▸ **Information given**
++++++++

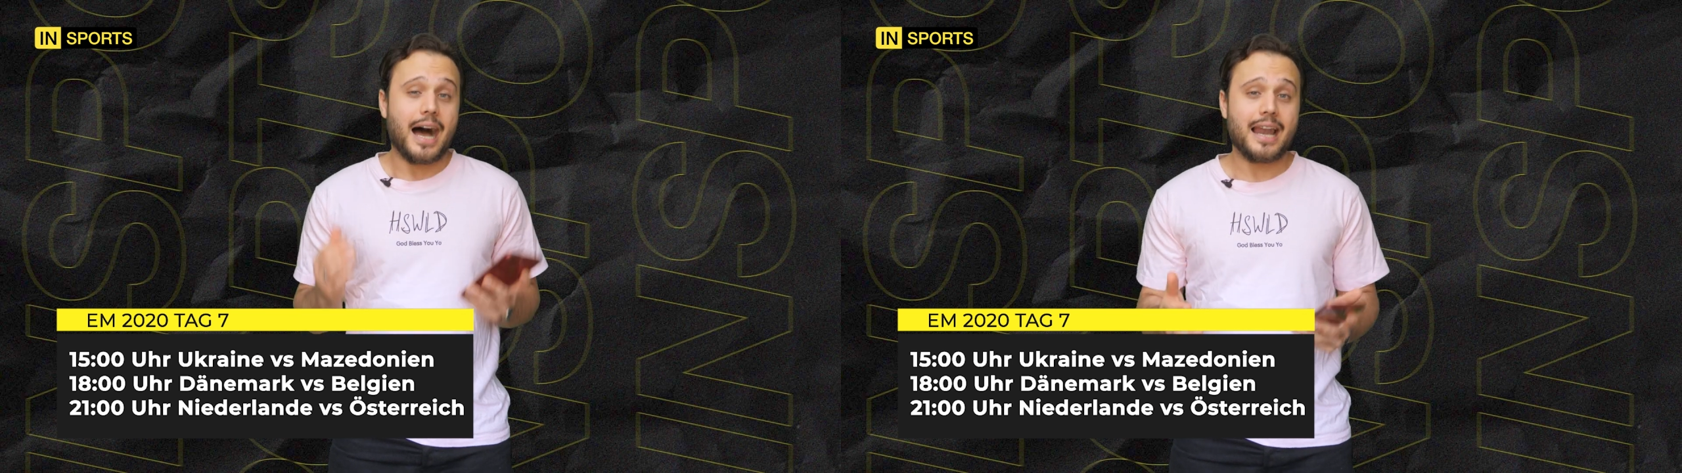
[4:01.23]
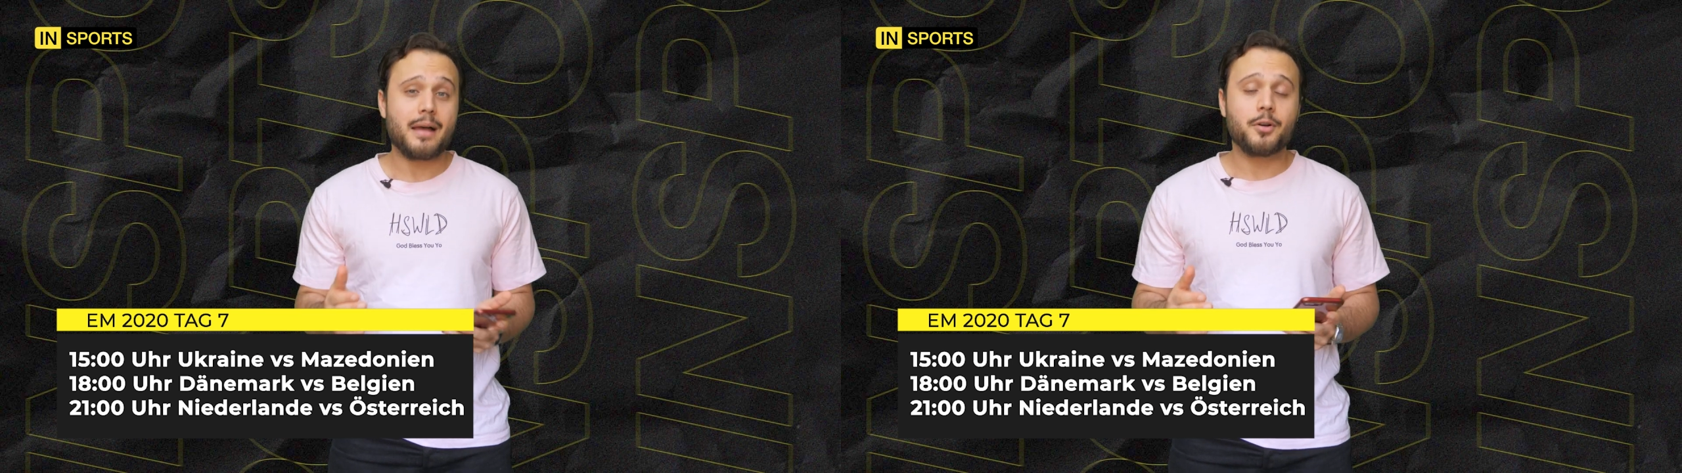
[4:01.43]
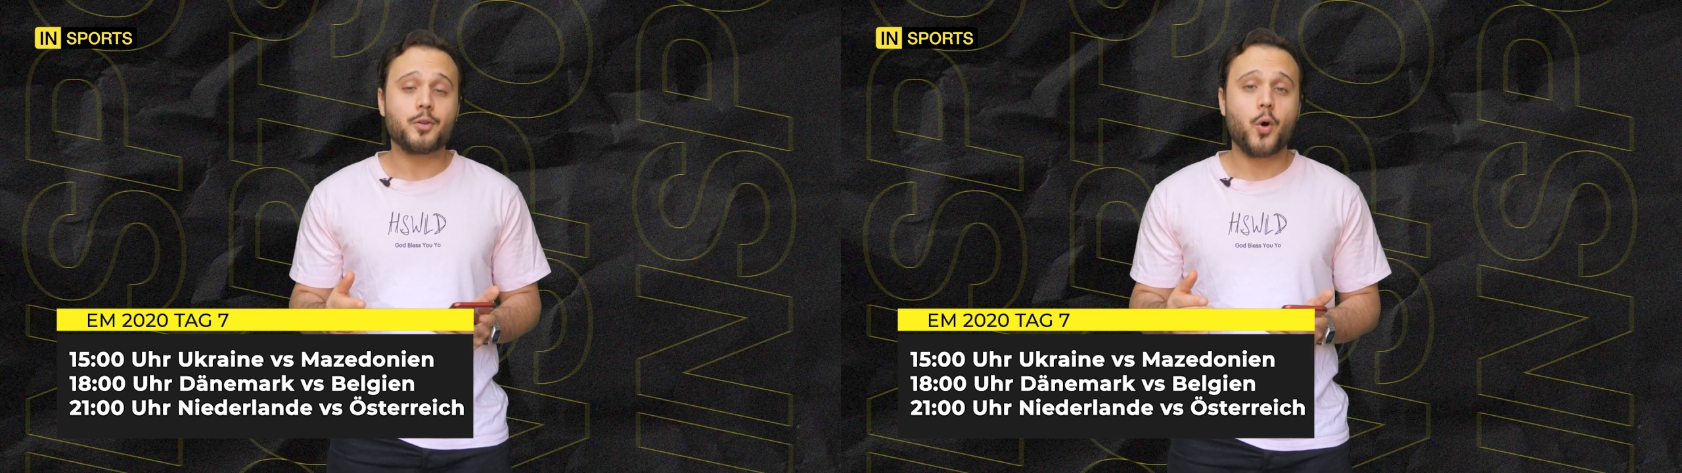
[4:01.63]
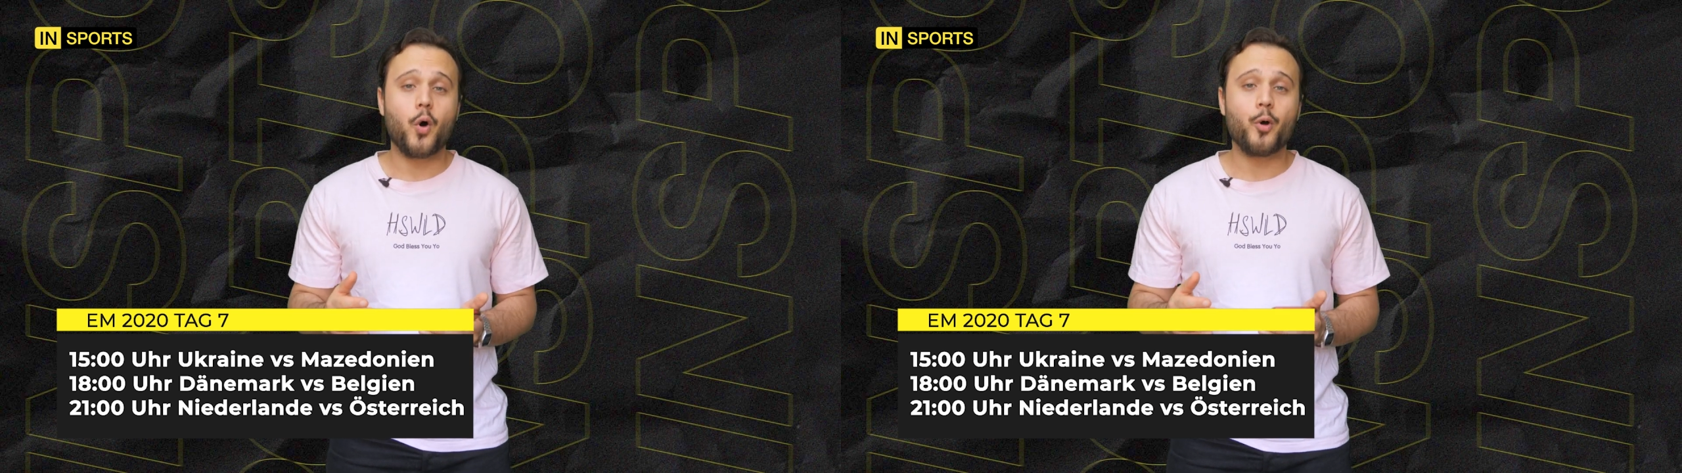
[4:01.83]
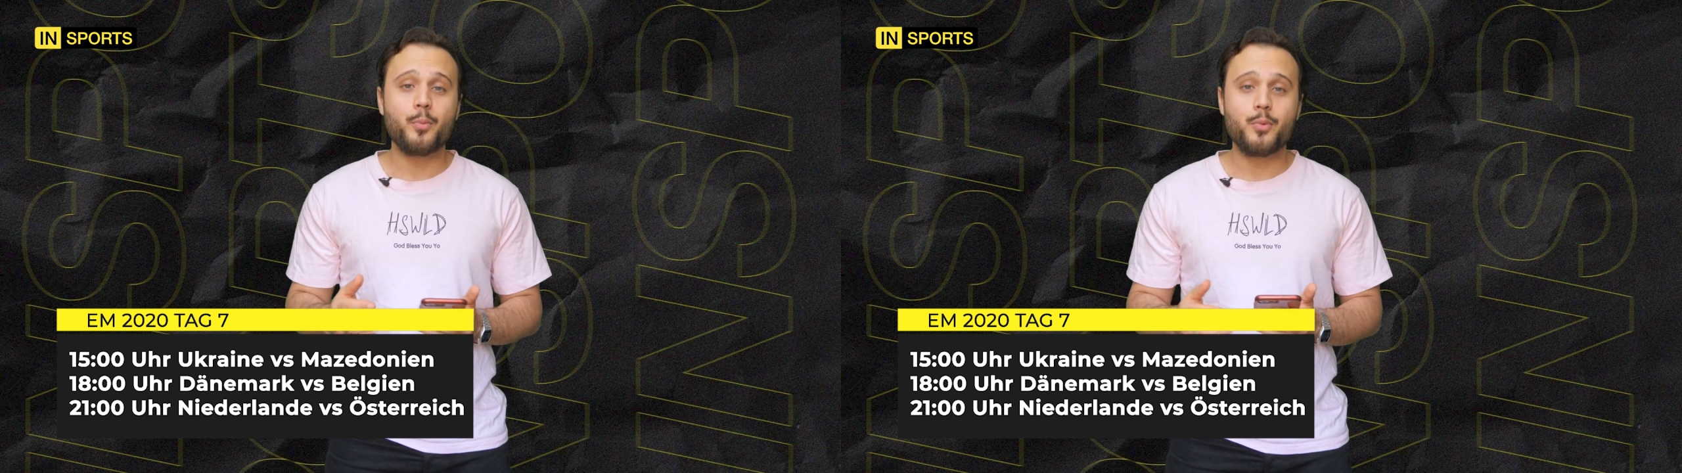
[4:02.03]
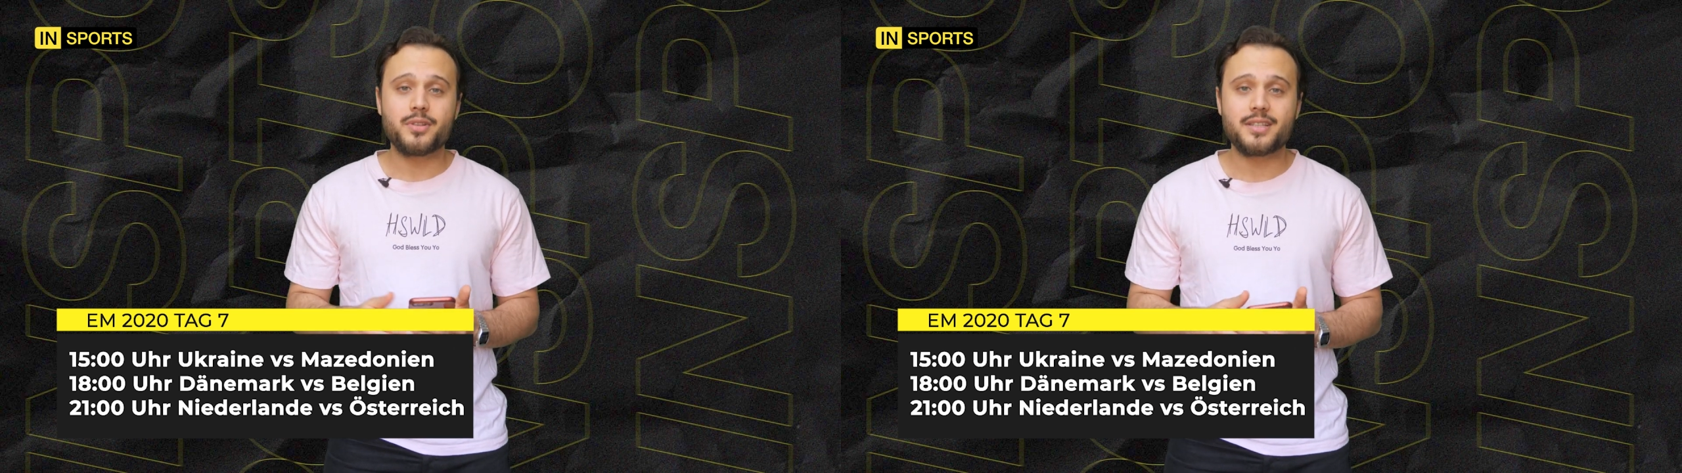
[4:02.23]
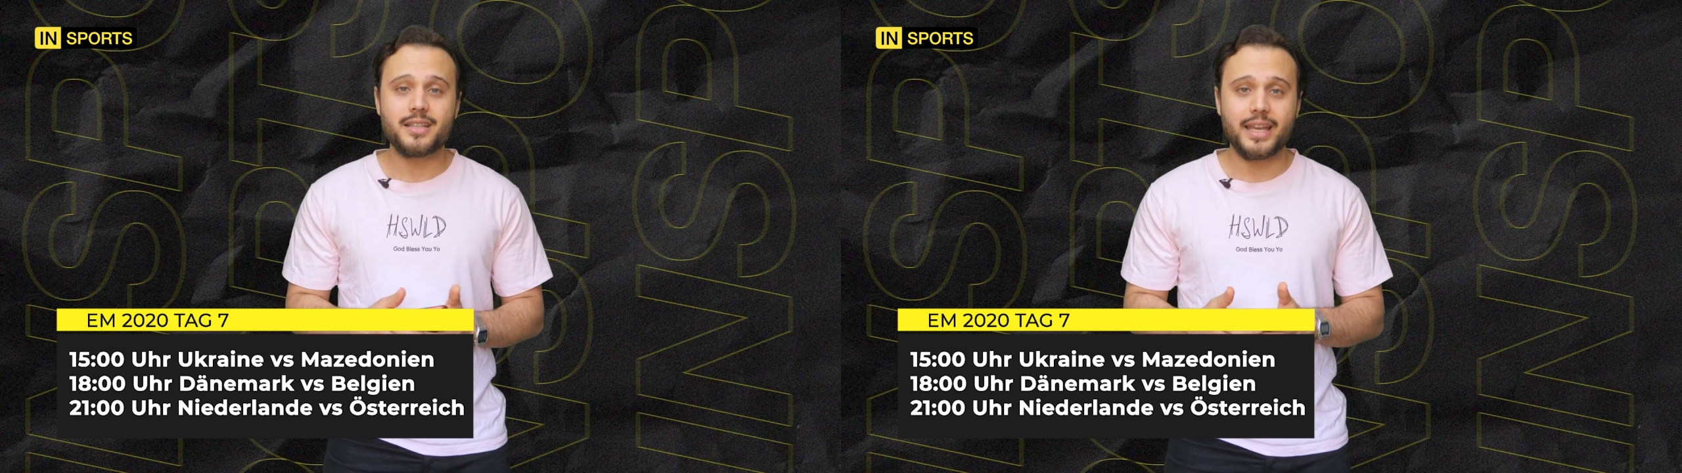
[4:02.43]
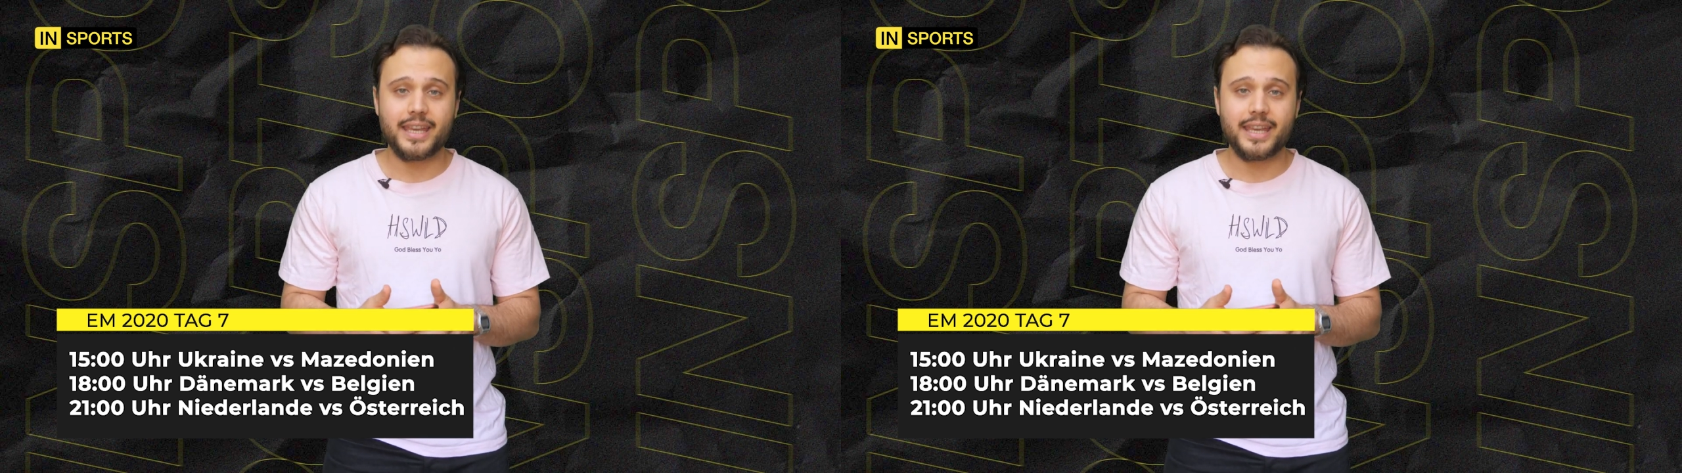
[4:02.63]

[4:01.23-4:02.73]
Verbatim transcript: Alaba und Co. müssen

++++++++

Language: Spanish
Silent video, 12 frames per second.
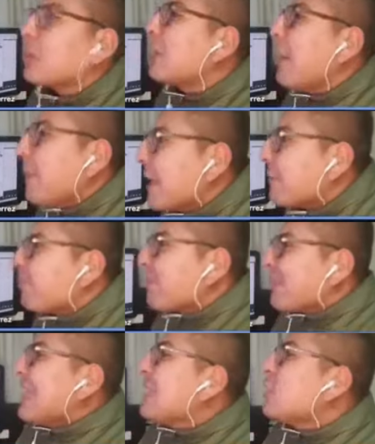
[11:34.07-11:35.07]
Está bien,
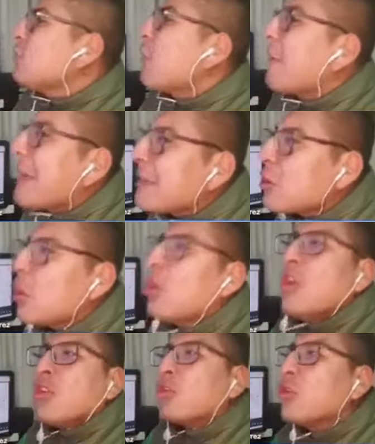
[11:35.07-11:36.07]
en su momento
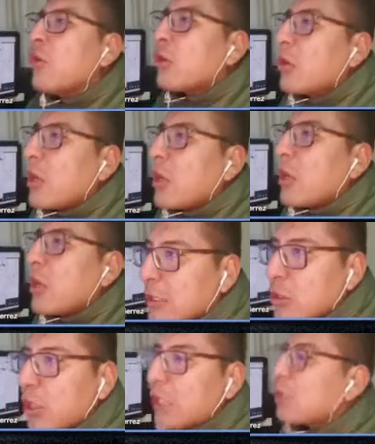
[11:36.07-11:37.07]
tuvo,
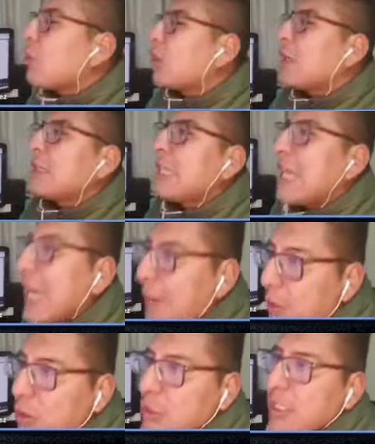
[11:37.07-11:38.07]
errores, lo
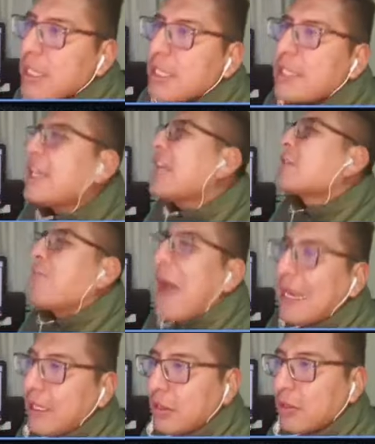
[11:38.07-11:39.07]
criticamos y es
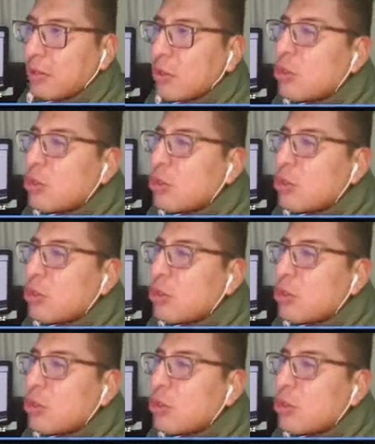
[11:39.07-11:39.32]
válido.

++++++++

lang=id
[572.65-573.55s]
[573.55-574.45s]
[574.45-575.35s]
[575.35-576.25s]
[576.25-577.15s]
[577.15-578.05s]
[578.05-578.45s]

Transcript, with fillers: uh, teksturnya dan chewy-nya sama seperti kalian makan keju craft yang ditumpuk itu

++++++++

▸ **What to work on**
Copy word for word the stretch of entries above from the line that has "[573.55-574.45s]" through the line that has "Transcript, with fillers: uh, teksturnya", both ends included, and nothing outside it.

▸ **Solution for this problem**
[573.55-574.45s]
[574.45-575.35s]
[575.35-576.25s]
[576.25-577.15s]
[577.15-578.05s]
[578.05-578.45s]

Transcript, with fillers: uh, teksturnya dan chewy-nya sama seperti kalian makan keju craft yang ditumpuk itu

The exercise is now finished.